US Mint releases coins honoring abolitionist Harriet Tubman
(CNN) — The US Mint released commemorative coins honoring abolitionist Harriet Tubman on Thursday.
The coins include $5 gold coins, $1 silver coins and half-dollar coins that commemorate the bicentennial of her birth. This is the first time the US Mint has honored Tubman with coins, according to the agency.
“We all owe Harriet Tubman a huge debt of gratitude because I, and so many others, would not be where we are today if not for her heroism, her passion for freedom for our people and for her service to this country,” US Mint Director Ventris Gibson, the first Black director of the bureau, told CNN.
“At the Mint, we like to say that coins are miniature canvases of art, and the Harriet Tubman coins are truly stunning works of art.”
Ventris continued, “These coins embody her spirit, her perseverance, her tireless efforts, and her desire for freedom for all individuals.”
In August 2022, President Joe Biden signed the Harriet Tubman Bicentennial Commemorative Coin Act into law, which directs the US Mint to issue the coins.
Born into slavery in Dorchester County, Maryland, Tubman escaped in 1849 and fled to Pennsylvania. She helped many enslaved Africans escape in Maryland and other states as a “conductor” on the Underground Railroad, a secret network of routes and safe houses for enslaved Africans escaping to freedom. During the Civil War, she served as a spy, scout, nurse and cook in the US Army. And in her later years, Tubman was involved in the women’s suffrage movement.
Gibson said the design on each coin reflects a period of Tubman’s life and her abolitionist efforts.
The silver dollar design depicts Tubman’s time as a “conductor” on the Underground Railroad; the half dollar design shows Tubman as a spy and Union nurse during the Civil War.
The $5 gold coin depicts an older Tubman “gazing confidently into the distance and towards the future” and is inscribed with Tubman’s core values, including faith and freedom, according to a description on the Mint’s website.
The release of the Tubman coins follows a renewed push by some lawmakers to have Tubman replace President Andrew Jackson on the $20 bill after previous attempts have stalled.
In June, Ohio Rep. Joyce Beatty, a Democrat, introduced the “Woman on the Twenty Act of 2023” bill, which, if passed, would require all US $20 bills printed after December 31, 2026 to “feature a portrait of Harriet Tubman on the front face of the note.”
The Biden administration previously said it was “exploring ways to speed up” featuring Tubman on the $20 bill.

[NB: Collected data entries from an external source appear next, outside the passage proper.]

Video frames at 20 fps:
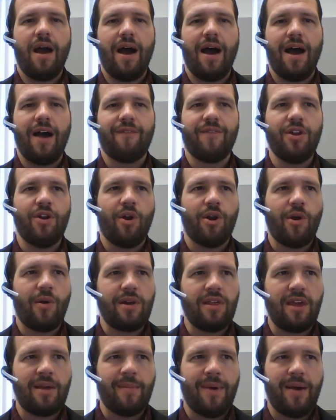If you don't know
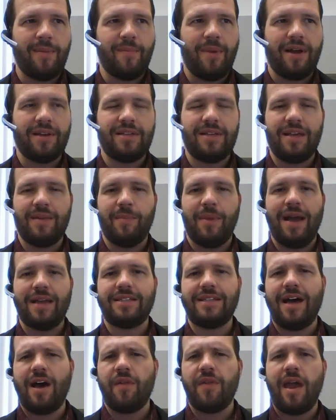anything about
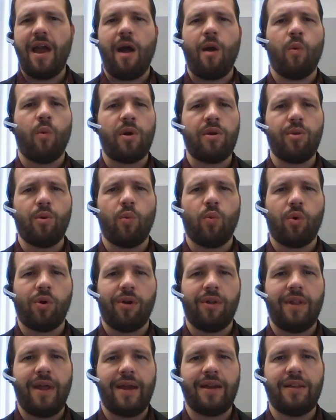Mitel, they are one of the
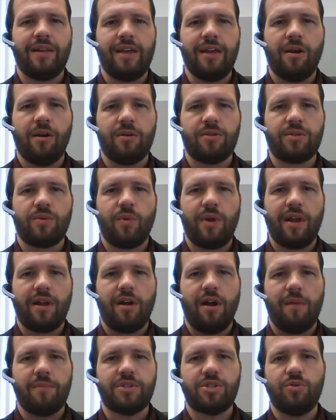worldwide leaders when it
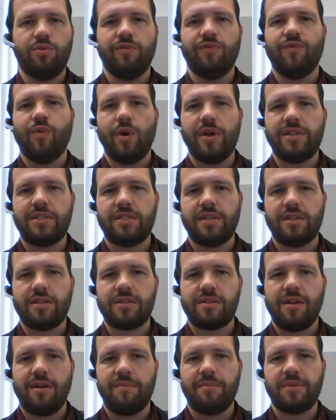comes to voice
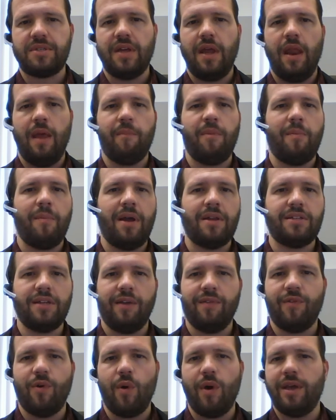systems and
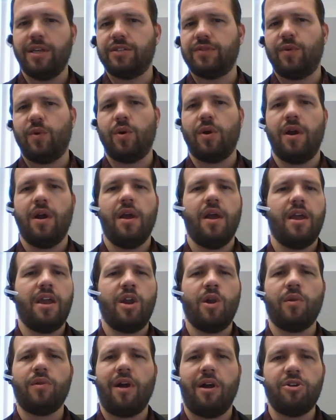implementing voice for
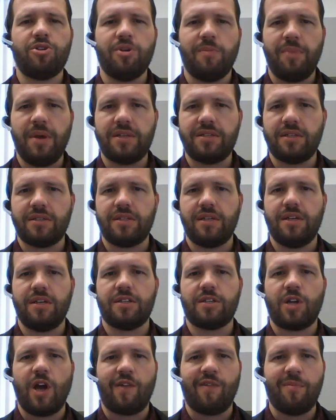larger businesses,
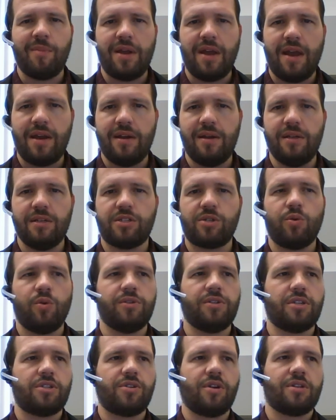government entities, school
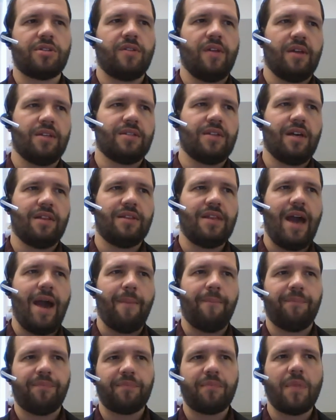districts, things like that.
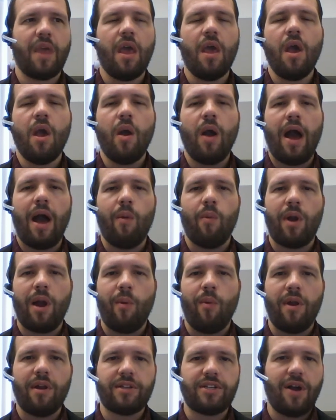What I
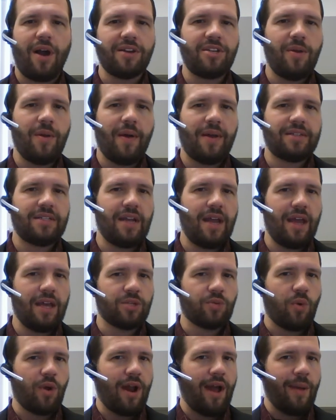want to talk to you about today
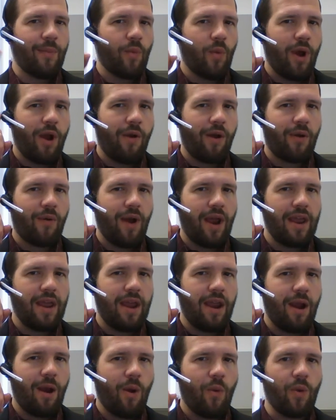is what I'm wearing right
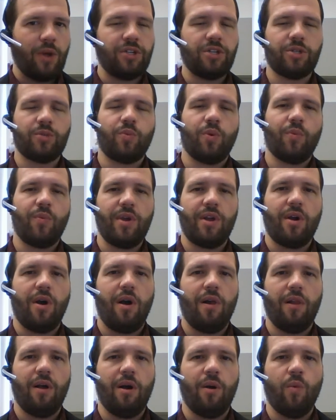here, which is what we
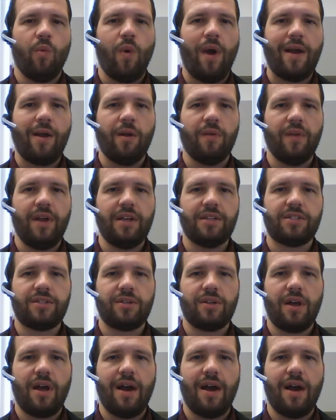call a wireless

Ernestine “Tina” Martin Wyatt, Tubman’s great-great-great-grandniece, told CNN the coins honoring her aunt are “beautiful” and praised the US Mint’s commemoration of her legacy. However, Wyatt said, to see her aunt’s face on the $20 bill would make a bigger statement and be symbolic of America’s growth as a country.
“The coins are fabulous but that $20 bill, for me, represents something greater about who she was and what she gave to the United States,” Wyatt said. “She is a symbol of true democracy in this country, and we have to pay attention to the symbols that we want to represent it.”
“A $20 bill, you’re exchanging that all the time, you’re seeing that all the time … That’s where the symbolism really is important because symbolism in this country started with that dollar bill,” she said.
CNN has reached out to the US Treasury Department and the White House for comment.
The new coins can be purchased online and in US Mint stores in Washington, DC, Denver and Philadelphia. Proceeds from the sale of the coins will go to the National Underground Railroad Freedom Center and the Harriet Tubman Home, according to a statement on the US Mint website.